▸ **Exercise brief**: The complete listing below should be transcribed precisely.

▸ **Material supplied**:
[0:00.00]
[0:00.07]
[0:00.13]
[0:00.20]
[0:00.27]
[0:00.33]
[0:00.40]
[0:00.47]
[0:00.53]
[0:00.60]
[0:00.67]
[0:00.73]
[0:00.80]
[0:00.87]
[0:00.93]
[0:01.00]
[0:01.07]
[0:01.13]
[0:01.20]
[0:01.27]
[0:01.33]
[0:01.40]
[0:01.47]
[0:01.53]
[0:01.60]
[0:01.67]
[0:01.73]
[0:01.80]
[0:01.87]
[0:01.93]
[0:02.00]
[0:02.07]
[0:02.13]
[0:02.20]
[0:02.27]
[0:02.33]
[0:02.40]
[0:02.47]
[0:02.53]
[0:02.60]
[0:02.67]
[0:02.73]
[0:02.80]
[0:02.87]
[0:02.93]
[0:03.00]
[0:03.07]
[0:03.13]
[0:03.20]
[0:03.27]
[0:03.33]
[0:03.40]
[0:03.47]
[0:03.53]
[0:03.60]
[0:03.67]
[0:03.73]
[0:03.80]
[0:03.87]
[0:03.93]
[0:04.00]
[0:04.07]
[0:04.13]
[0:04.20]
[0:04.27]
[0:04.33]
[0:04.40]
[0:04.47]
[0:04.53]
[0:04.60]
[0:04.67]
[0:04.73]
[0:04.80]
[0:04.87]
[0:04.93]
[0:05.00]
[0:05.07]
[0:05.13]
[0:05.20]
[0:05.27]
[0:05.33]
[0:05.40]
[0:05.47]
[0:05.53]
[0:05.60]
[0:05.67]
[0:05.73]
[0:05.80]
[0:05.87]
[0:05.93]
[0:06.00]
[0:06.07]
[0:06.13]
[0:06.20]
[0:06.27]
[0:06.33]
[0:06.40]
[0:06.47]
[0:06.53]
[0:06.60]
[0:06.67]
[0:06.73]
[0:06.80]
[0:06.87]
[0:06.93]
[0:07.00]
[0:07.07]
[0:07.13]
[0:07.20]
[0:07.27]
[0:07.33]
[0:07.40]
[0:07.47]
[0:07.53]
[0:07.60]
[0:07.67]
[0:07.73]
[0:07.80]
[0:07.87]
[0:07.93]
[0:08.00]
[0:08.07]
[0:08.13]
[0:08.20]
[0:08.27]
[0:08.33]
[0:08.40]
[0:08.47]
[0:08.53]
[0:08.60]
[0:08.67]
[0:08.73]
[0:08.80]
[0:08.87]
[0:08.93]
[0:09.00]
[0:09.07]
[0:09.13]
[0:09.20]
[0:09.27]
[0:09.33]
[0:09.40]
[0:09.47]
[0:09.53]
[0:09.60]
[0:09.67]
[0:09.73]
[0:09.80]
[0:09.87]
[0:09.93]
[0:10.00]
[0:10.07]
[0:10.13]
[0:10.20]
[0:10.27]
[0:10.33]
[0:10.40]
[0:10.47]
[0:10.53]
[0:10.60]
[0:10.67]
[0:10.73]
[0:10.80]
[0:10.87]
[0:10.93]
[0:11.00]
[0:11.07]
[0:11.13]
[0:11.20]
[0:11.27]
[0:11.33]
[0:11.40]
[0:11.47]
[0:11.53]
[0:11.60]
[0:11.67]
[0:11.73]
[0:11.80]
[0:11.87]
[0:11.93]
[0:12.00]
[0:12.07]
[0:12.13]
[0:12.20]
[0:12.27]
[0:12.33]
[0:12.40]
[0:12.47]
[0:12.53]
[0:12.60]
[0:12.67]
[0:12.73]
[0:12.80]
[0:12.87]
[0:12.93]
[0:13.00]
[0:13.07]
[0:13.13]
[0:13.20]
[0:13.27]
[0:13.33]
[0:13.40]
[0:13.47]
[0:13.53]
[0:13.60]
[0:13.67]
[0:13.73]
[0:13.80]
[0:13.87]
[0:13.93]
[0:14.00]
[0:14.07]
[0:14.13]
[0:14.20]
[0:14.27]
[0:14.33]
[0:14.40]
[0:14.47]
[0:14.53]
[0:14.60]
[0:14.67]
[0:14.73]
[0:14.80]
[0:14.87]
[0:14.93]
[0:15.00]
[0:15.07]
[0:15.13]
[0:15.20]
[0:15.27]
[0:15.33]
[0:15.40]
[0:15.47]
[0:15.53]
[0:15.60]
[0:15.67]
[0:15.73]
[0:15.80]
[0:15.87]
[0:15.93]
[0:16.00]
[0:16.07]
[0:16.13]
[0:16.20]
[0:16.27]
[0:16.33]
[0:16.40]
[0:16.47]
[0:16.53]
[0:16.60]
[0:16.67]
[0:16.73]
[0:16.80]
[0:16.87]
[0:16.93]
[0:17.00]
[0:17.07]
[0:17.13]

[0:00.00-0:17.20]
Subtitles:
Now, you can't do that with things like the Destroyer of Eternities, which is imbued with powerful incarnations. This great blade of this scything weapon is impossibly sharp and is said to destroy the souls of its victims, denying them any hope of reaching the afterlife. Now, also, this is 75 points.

▸ **Solution to this problem**:
[0:00.00]
[0:00.07]
[0:00.13]
[0:00.20]
[0:00.27]
[0:00.33]
[0:00.40]
[0:00.47]
[0:00.53]
[0:00.60]
[0:00.67]
[0:00.73]
[0:00.80]
[0:00.87]
[0:00.93]
[0:01.00]
[0:01.07]
[0:01.13]
[0:01.20]
[0:01.27]
[0:01.33]
[0:01.40]
[0:01.47]
[0:01.53]
[0:01.60]
[0:01.67]
[0:01.73]
[0:01.80]
[0:01.87]
[0:01.93]
[0:02.00]
[0:02.07]
[0:02.13]
[0:02.20]
[0:02.27]
[0:02.33]
[0:02.40]
[0:02.47]
[0:02.53]
[0:02.60]
[0:02.67]
[0:02.73]
[0:02.80]
[0:02.87]
[0:02.93]
[0:03.00]
[0:03.07]
[0:03.13]
[0:03.20]
[0:03.27]
[0:03.33]
[0:03.40]
[0:03.47]
[0:03.53]
[0:03.60]
[0:03.67]
[0:03.73]
[0:03.80]
[0:03.87]
[0:03.93]
[0:04.00]
[0:04.07]
[0:04.13]
[0:04.20]
[0:04.27]
[0:04.33]
[0:04.40]
[0:04.47]
[0:04.53]
[0:04.60]
[0:04.67]
[0:04.73]
[0:04.80]
[0:04.87]
[0:04.93]
[0:05.00]
[0:05.07]
[0:05.13]
[0:05.20]
[0:05.27]
[0:05.33]
[0:05.40]
[0:05.47]
[0:05.53]
[0:05.60]
[0:05.67]
[0:05.73]
[0:05.80]
[0:05.87]
[0:05.93]
[0:06.00]
[0:06.07]
[0:06.13]
[0:06.20]
[0:06.27]
[0:06.33]
[0:06.40]
[0:06.47]
[0:06.53]
[0:06.60]
[0:06.67]
[0:06.73]
[0:06.80]
[0:06.87]
[0:06.93]
[0:07.00]
[0:07.07]
[0:07.13]
[0:07.20]
[0:07.27]
[0:07.33]
[0:07.40]
[0:07.47]
[0:07.53]
[0:07.60]
[0:07.67]
[0:07.73]
[0:07.80]
[0:07.87]
[0:07.93]
[0:08.00]
[0:08.07]
[0:08.13]
[0:08.20]
[0:08.27]
[0:08.33]
[0:08.40]
[0:08.47]
[0:08.53]
[0:08.60]
[0:08.67]
[0:08.73]
[0:08.80]
[0:08.87]
[0:08.93]
[0:09.00]
[0:09.07]
[0:09.13]
[0:09.20]
[0:09.27]
[0:09.33]
[0:09.40]
[0:09.47]
[0:09.53]
[0:09.60]
[0:09.67]
[0:09.73]
[0:09.80]
[0:09.87]
[0:09.93]
[0:10.00]
[0:10.07]
[0:10.13]
[0:10.20]
[0:10.27]
[0:10.33]
[0:10.40]
[0:10.47]
[0:10.53]
[0:10.60]
[0:10.67]
[0:10.73]
[0:10.80]
[0:10.87]
[0:10.93]
[0:11.00]
[0:11.07]
[0:11.13]
[0:11.20]
[0:11.27]
[0:11.33]
[0:11.40]
[0:11.47]
[0:11.53]
[0:11.60]
[0:11.67]
[0:11.73]
[0:11.80]
[0:11.87]
[0:11.93]
[0:12.00]
[0:12.07]
[0:12.13]
[0:12.20]
[0:12.27]
[0:12.33]
[0:12.40]
[0:12.47]
[0:12.53]
[0:12.60]
[0:12.67]
[0:12.73]
[0:12.80]
[0:12.87]
[0:12.93]
[0:13.00]
[0:13.07]
[0:13.13]
[0:13.20]
[0:13.27]
[0:13.33]
[0:13.40]
[0:13.47]
[0:13.53]
[0:13.60]
[0:13.67]
[0:13.73]
[0:13.80]
[0:13.87]
[0:13.93]
[0:14.00]
[0:14.07]
[0:14.13]
[0:14.20]
[0:14.27]
[0:14.33]
[0:14.40]
[0:14.47]
[0:14.53]
[0:14.60]
[0:14.67]
[0:14.73]
[0:14.80]
[0:14.87]
[0:14.93]
[0:15.00]
[0:15.07]
[0:15.13]
[0:15.20]
[0:15.27]
[0:15.33]
[0:15.40]
[0:15.47]
[0:15.53]
[0:15.60]
[0:15.67]
[0:15.73]
[0:15.80]
[0:15.87]
[0:15.93]
[0:16.00]
[0:16.07]
[0:16.13]
[0:16.20]
[0:16.27]
[0:16.33]
[0:16.40]
[0:16.47]
[0:16.53]
[0:16.60]
[0:16.67]
[0:16.73]
[0:16.80]
[0:16.87]
[0:16.93]
[0:17.00]
[0:17.07]
[0:17.13]

[0:00.00-0:17.20]
Subtitles:
Now, you can't do that with things like the Destroyer of Eternities, which is imbued with powerful incarnations. This great blade of this scything weapon is impossibly sharp and is said to destroy the souls of its victims, denying them any hope of reaching the afterlife. Now, also, this is 75 points.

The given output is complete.